Yves Peirsman bio photo

Yves Peirsman

Crazy about Natural Language Processing.

Twitter LinkedIn

Last week, Text Retrieval & Search Engines by the University of Illinois kicked off on Coursera. I’ve signed up to the online course, and on this blog I intend to write down the main takeaways every week.

The first week was very much an introduction to the field of text retrieval, with a high-level overview of the general concepts, and an exploration of some effective ranking functions that are used in search engines today. I was happy to see the first lecture started with a gentle introduction into NLP. After all, text must be processed in some way to prepare it for retrieval. We learnt how only shallow language processing, such as part-of-speech tagging, is really robust and efficient enough to be applied for large-scale text retrieval. Luckily, most search tasks can be effectively answered by bag-of-words techniques, and only more complex applications, such as Google’s Knowledge Graph, require deeper NLP.

Next, we explored some fundamental approaches to text retrieval. In the push mode, the system takes the initiative and presents the user with relevant documents. This requires the user to have a stable information need, and is the approach taken by recommender systems. In the pull mode, users take the initiative and search for documents that answer to their information need. This is the approach taken by classic search engines. Here we can further distinguish between two types of behaviour: querying and browsing.

There are two general strategies to solve the text retrieval problem. The first is document selection — a binary classification problem where the system decides whether a document is relevant or not. The second is document ranking, where the system decides if one document is more likely relevant than the other. In general, the latter option is preferred, because the classifier is probably inaccurate and relevance is not a binary concept. However, the so-called probability ranking principle reminds us that returning a ranked list of documents is only the optimal strategy under two assumptions: that the relevance of any document is independent of the relevance of any other, and that users browse the results sequentially.

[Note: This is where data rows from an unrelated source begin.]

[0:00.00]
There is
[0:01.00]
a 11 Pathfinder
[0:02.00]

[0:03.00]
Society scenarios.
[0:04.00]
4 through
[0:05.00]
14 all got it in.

Next, we spent a good deal of time designing a good ranking function. Although different types of retrieval models exist (similarity-based models, probabilistic models, axiomatic models, etc.), these tend to result in similar ranking functions with similar variables. Indeed, most state-of-the-art retrieval models have the same backbone, the bag-of-words approach, and work on the basis of term frequency, document length and document frequency. Some good examples of such models are BM25, pivoted length normalisation, query likelihood and PL2.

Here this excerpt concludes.